**BRIEF:**
Begin at the line containing "[00:00:03.32]" in the data below and go on through the line containing "[00:00:04.92]", repeating each line exactly; include both ends and no other line.

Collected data
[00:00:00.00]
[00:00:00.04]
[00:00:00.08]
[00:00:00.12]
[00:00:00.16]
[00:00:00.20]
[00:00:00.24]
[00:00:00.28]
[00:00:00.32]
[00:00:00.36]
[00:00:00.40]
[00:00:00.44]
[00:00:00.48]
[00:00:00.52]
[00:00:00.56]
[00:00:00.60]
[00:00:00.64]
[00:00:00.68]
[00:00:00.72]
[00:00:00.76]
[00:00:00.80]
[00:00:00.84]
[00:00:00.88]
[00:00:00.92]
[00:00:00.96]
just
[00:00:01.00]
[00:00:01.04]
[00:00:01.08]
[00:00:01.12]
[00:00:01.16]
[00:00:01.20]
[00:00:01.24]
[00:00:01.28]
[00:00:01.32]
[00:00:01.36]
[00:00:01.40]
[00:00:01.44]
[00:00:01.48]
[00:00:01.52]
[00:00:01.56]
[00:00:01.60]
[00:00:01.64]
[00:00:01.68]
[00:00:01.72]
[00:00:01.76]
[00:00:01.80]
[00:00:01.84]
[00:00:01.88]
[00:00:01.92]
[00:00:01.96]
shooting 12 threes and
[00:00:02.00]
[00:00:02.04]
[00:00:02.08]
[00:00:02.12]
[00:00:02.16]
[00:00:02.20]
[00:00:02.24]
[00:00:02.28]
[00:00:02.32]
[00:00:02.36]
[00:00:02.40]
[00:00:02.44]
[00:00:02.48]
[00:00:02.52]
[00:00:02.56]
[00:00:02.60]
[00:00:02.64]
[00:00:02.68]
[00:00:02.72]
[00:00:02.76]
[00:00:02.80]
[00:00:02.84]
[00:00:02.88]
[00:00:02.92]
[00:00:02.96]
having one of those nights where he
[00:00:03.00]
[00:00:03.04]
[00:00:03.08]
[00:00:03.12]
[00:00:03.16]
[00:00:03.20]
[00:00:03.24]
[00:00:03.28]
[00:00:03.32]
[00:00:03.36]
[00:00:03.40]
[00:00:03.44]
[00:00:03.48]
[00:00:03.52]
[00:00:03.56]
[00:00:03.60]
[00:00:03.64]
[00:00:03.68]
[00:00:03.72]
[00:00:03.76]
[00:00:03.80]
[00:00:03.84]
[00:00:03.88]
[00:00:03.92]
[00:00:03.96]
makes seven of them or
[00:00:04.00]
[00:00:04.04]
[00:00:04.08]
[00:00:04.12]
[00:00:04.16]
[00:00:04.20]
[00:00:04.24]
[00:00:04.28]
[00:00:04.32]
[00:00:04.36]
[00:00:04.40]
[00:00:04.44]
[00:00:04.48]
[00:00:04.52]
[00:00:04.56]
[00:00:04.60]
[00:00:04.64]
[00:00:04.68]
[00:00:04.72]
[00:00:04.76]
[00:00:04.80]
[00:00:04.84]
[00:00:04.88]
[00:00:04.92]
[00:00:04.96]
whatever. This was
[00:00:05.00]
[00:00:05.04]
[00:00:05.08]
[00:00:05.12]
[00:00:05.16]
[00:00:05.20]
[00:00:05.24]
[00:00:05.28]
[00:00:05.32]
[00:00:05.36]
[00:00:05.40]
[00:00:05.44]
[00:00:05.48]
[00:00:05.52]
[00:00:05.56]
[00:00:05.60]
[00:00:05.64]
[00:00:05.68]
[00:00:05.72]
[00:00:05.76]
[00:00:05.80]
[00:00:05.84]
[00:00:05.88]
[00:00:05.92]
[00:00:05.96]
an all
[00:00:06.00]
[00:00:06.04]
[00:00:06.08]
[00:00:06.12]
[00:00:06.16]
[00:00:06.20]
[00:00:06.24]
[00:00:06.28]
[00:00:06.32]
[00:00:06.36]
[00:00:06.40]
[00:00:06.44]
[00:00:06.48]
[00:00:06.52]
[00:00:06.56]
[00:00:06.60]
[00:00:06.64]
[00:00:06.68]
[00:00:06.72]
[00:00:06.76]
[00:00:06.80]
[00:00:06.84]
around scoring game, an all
* * *
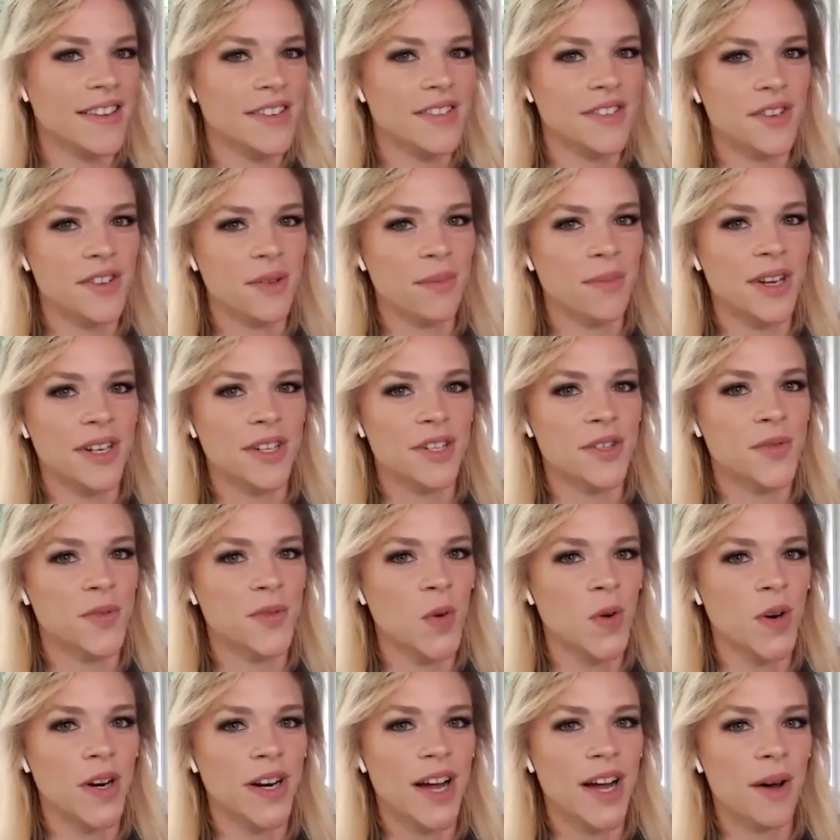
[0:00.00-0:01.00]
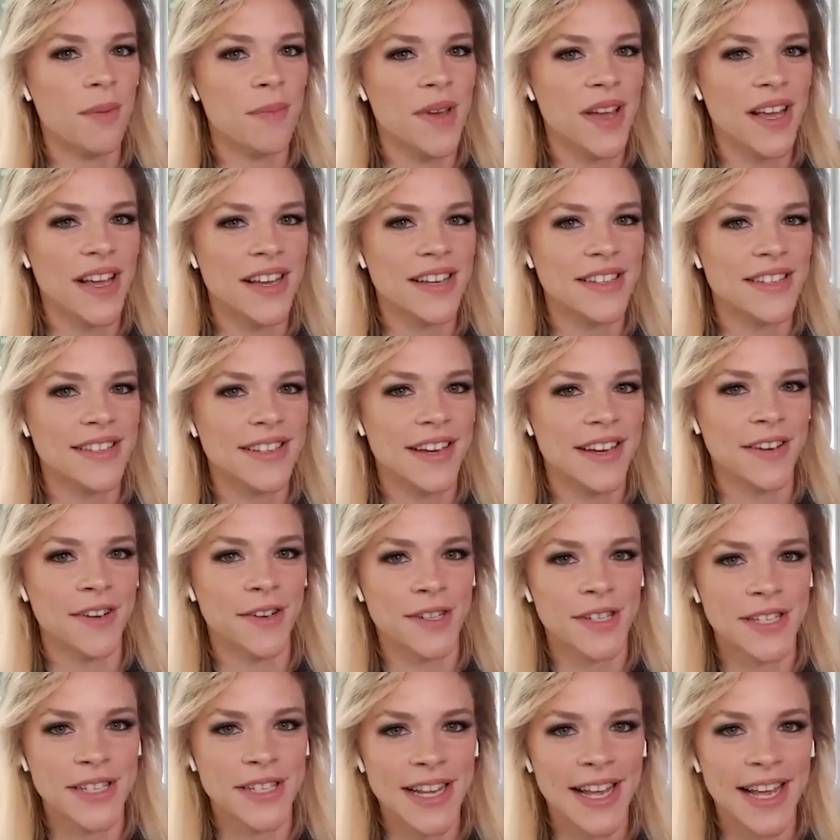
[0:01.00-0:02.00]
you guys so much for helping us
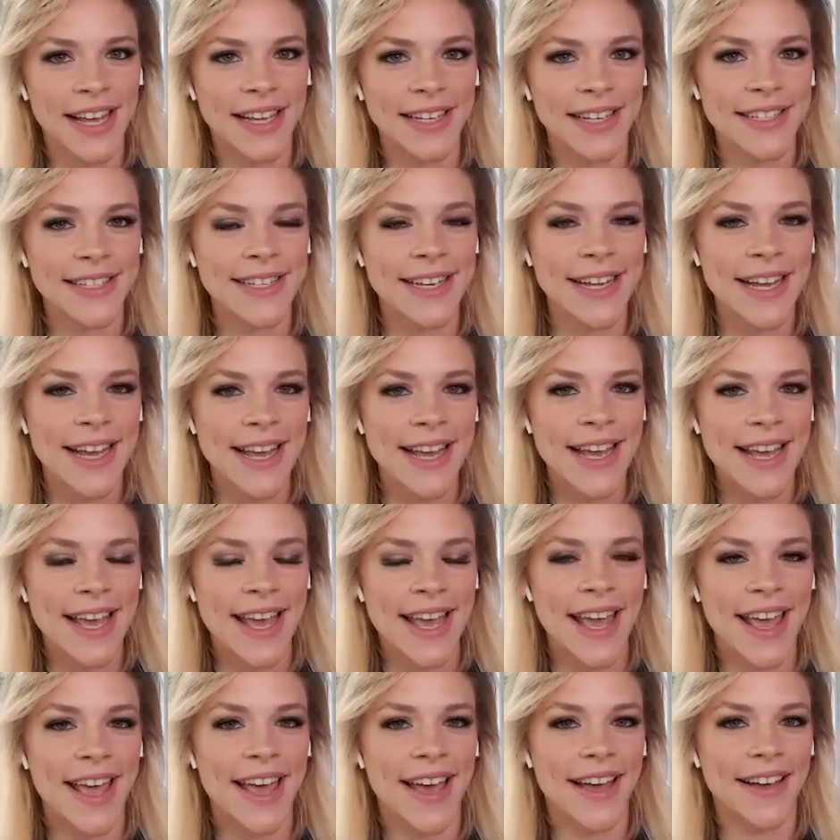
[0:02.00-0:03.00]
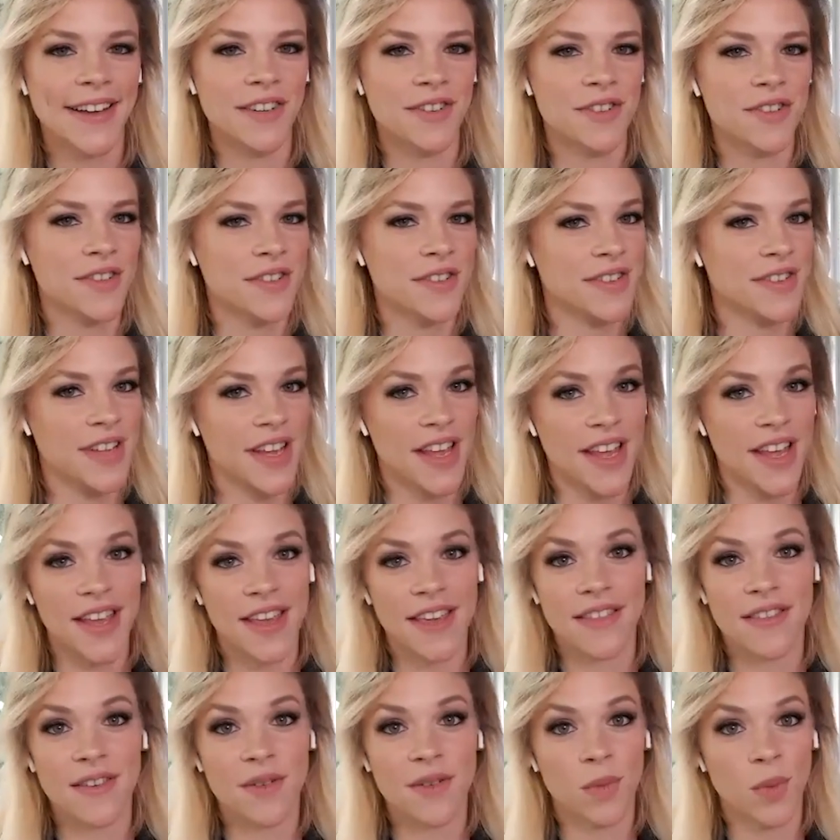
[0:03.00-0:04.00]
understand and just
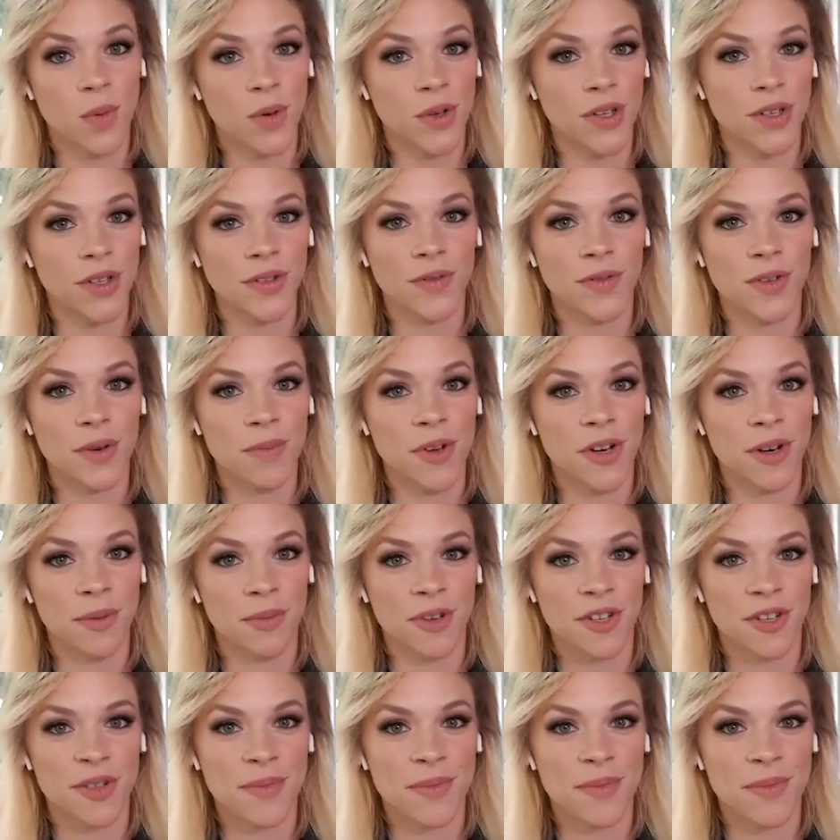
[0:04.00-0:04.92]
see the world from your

**ANSWER BOX:**
[00:00:03.32]
[00:00:03.36]
[00:00:03.40]
[00:00:03.44]
[00:00:03.48]
[00:00:03.52]
[00:00:03.56]
[00:00:03.60]
[00:00:03.64]
[00:00:03.68]
[00:00:03.72]
[00:00:03.76]
[00:00:03.80]
[00:00:03.84]
[00:00:03.88]
[00:00:03.92]
[00:00:03.96]
makes seven of them or
[00:00:04.00]
[00:00:04.04]
[00:00:04.08]
[00:00:04.12]
[00:00:04.16]
[00:00:04.20]
[00:00:04.24]
[00:00:04.28]
[00:00:04.32]
[00:00:04.36]
[00:00:04.40]
[00:00:04.44]
[00:00:04.48]
[00:00:04.52]
[00:00:04.56]
[00:00:04.60]
[00:00:04.64]
[00:00:04.68]
[00:00:04.72]
[00:00:04.76]
[00:00:04.80]
[00:00:04.84]
[00:00:04.88]
[00:00:04.92]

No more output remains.